Another way in which employers are seeking to make savings on insurance-related benefits is through the use of multinational pooling arrangements. Half of the respondents to the Towers Watson Global Pulse Survey 2013 said they were interested in best practice, trends and developments relating to multinational pooling and insurance. Such arrangements are most commonly used for group risk benefits, such as life insurance, because of the simplicity and infrequency of the claims.

The claims experience for each of the different insurances in the pool is consolidated into a single profit-loss account and if the premiums exceed the claims, the surplus is returned to the employer as a multinational dividend. This, says Torr, can result in savings of between 5 and 10 per cent.

Torr adds: “Quite often, people don’t put medical insurance in because the profit margins are much lower and the potential for loss is much higher. Employers will want to put insurances into a multinational pooling arrangement, where it is likely that they will get some sort of dividend out.”
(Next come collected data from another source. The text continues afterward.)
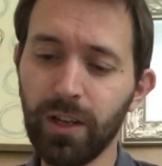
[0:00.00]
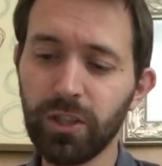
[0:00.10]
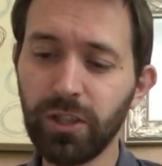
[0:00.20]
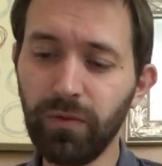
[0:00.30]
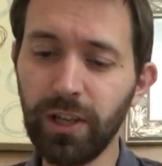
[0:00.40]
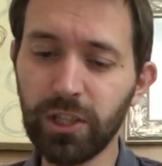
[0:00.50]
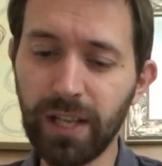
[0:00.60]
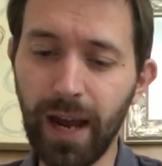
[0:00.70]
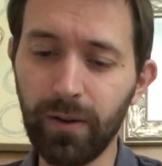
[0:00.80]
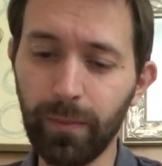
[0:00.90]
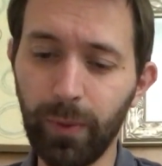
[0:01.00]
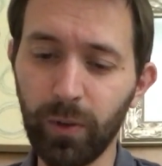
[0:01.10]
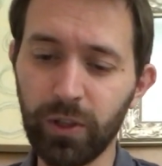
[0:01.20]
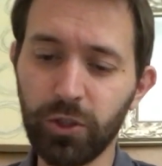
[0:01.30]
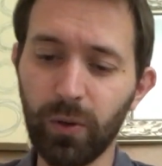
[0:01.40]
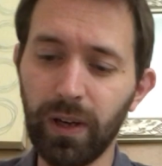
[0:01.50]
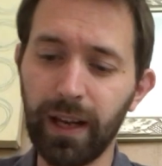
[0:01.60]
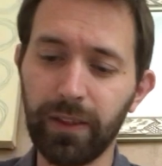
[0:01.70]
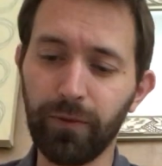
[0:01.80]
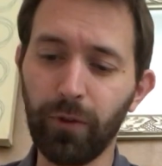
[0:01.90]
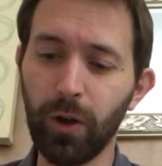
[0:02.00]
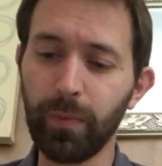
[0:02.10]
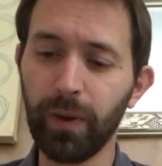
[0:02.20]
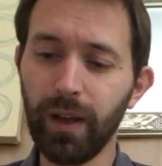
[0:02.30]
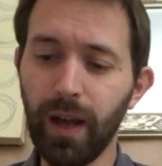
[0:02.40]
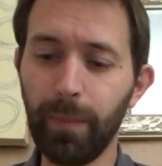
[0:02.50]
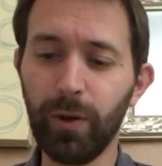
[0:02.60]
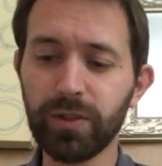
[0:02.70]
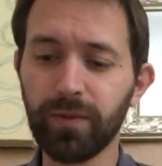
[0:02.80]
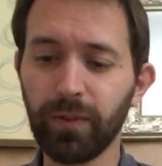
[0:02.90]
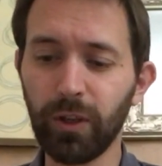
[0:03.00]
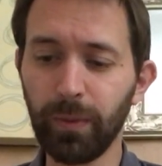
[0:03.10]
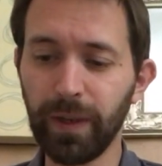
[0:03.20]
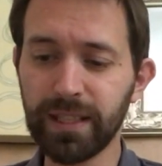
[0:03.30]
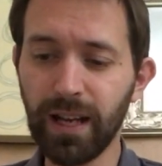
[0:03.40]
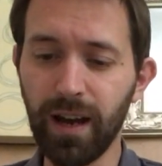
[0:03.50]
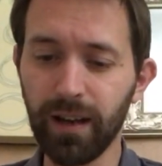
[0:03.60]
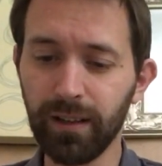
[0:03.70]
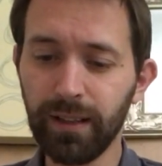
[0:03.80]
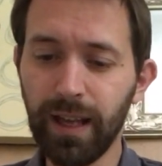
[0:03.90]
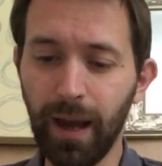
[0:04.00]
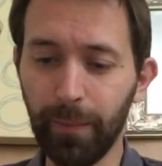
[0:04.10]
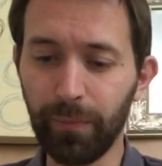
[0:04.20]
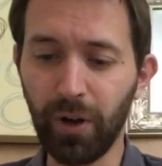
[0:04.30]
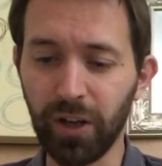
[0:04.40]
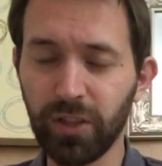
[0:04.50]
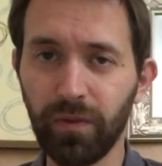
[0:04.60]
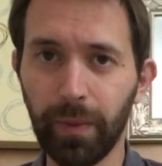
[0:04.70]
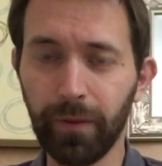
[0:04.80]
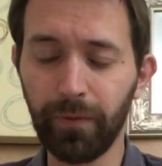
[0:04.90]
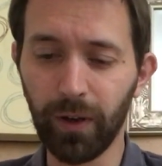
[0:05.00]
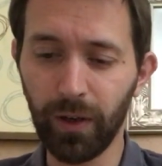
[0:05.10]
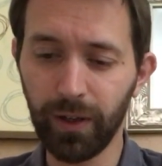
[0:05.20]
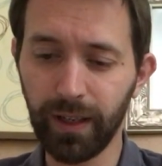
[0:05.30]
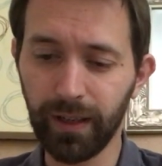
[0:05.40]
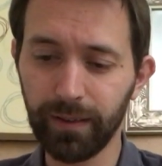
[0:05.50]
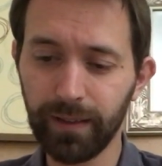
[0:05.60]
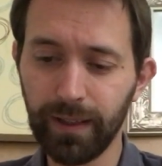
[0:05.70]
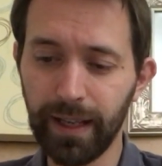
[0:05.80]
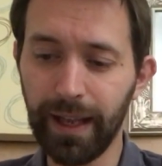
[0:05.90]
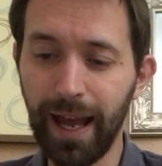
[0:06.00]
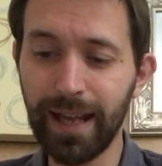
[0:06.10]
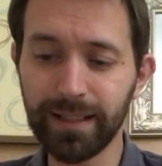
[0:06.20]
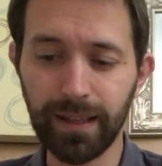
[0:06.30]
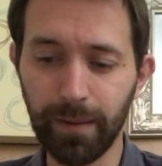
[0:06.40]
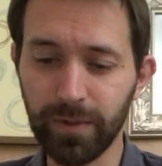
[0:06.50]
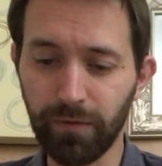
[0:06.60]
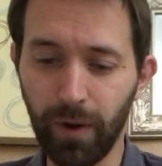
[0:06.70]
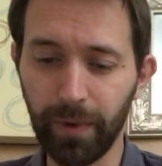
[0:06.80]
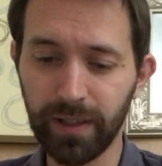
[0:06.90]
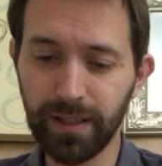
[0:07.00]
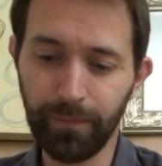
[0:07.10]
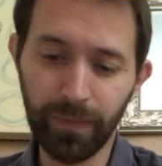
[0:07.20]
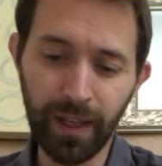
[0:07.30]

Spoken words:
She reached down and pulled a short length of rope, a pot of gloopy tar, and brush from the footlocker, and handed them to Robert.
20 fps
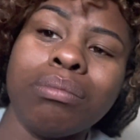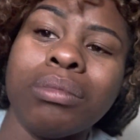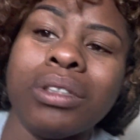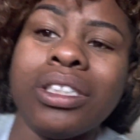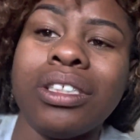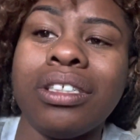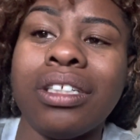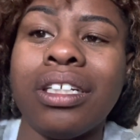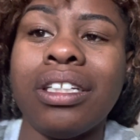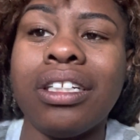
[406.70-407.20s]
but
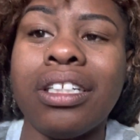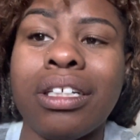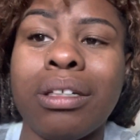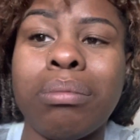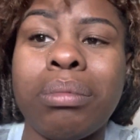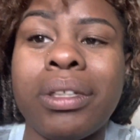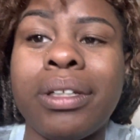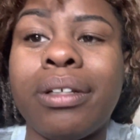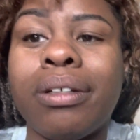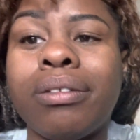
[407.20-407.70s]
shed that
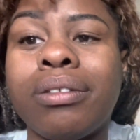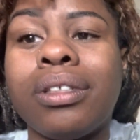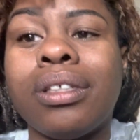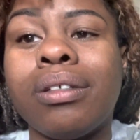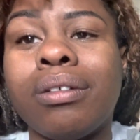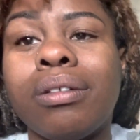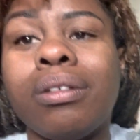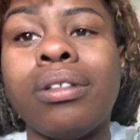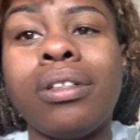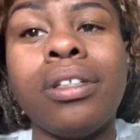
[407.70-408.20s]
pillow,
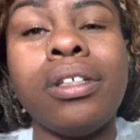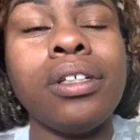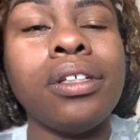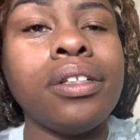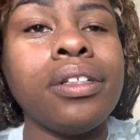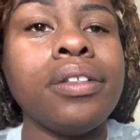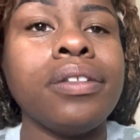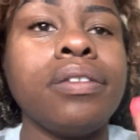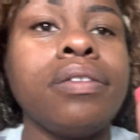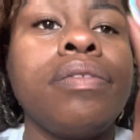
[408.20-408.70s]
so
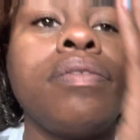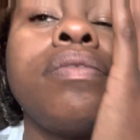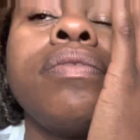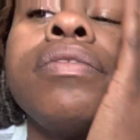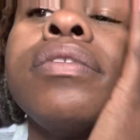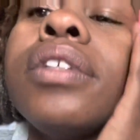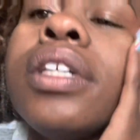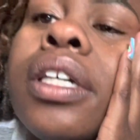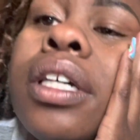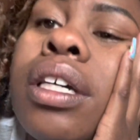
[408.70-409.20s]

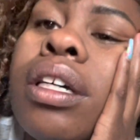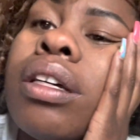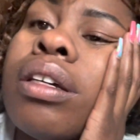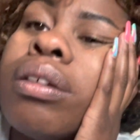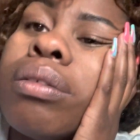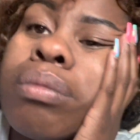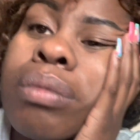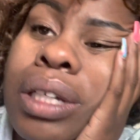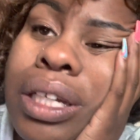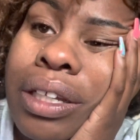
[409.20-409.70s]
yeah.
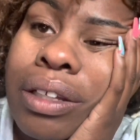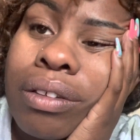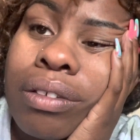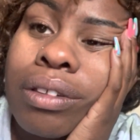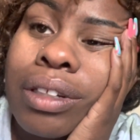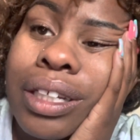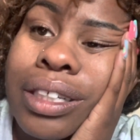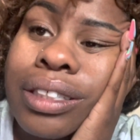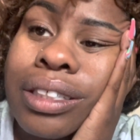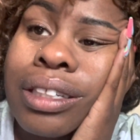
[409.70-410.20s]
But
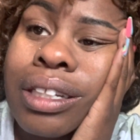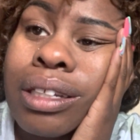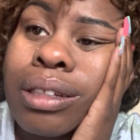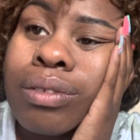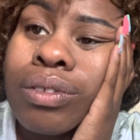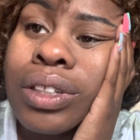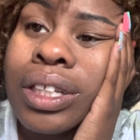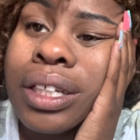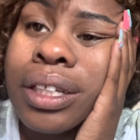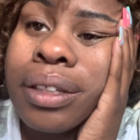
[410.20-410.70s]
that's the
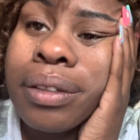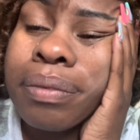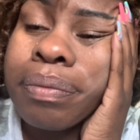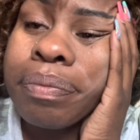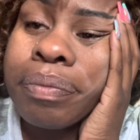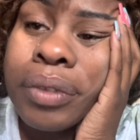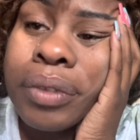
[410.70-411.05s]
update.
Kelly says more employers are using captive arrangements, which are often considered the next step on from a multinational pooling arrangement because they reinsure both the risk and the premium of global employee benefits plans. According to figures from Towers Watson, arrangements like this can result in additional savings of between 10 and 15 per cent.

Traditionally, such arrangements have been used to insure death and disability benefits, but in 2011 Coca-Cola broke new ground by using its Dublinbased captive arrangement to reinsure a proportion of its pension liabilities in several countries.

This kind of arrangement sees the pension scheme trustees pay a premium to the fronting insurer for each country. The premium is then redirected back into the captive and the trustees have the security of a buyout or a buy-in arrangement which, if organised in the traditional way, would have likely required more finance.

Kelly says: “It is a good deal from the trustees’ perspective because they are securing their liabilities with a well-regarded insurer and may well have put more money into the fund to do that. From the companies’ perspective, it is good because they have essentially taken more direct control over the liabilities and the assets.”

But this kind of arrangement is only really suitable for large, financially secure organisations because of the high cost of running the insurance plans and captive organisation, not to mention the premiums.

When it comes to international pension plans, there has been more emphasis on managing funds in ways that reduce charges and increase investment returns.

Zurich says mutual funds, which have been historically used on international pension plans, often had high annual management charges, which could reach as much as 1.5 per cent. An environment of slow economic growth and low inflation has driven the popularity of funds with low charges, such tracker funds, which can have charges as low as 20 or 30 basis points.

Dale Fleet, a senior customer relationship manager at Zurich Employee Benefits Network, says: “If you go back 15 or 20 years, when there was quite high inflation and interest rates, having an asset management charge of 1.5 per cent when people were getting investment returns of 10 or 12 per cent wasn’t really an issue.

The problem is when inflation is 2 per cent and people are getting investment returns of 3 or 4 per cent – having a 1.5 per cent asset management fee would destroy the return.”

International benefits

While big ticket items such as pensions, group risk benefits and private medical insurance will always be part of the international reward package, Kelly says the love affair with company cars is starting to fade in Europe. This is for several reasons, he explains, including the fact that the perk represents a fixed cost, the possibility of employers being held culpable for accidents, and a change of attitude towards

company cars in some sectors. “The perk has a whole bunch of implications in terms of status that don’t play so well with employees in certain sectors, such as high-tech, where staff tend to be more egalitarian,” says Kelly. While many of the key benefits in international reward packages will remain unchanged, the innovation and creativity will come in how they are offered as employers to demand more for less.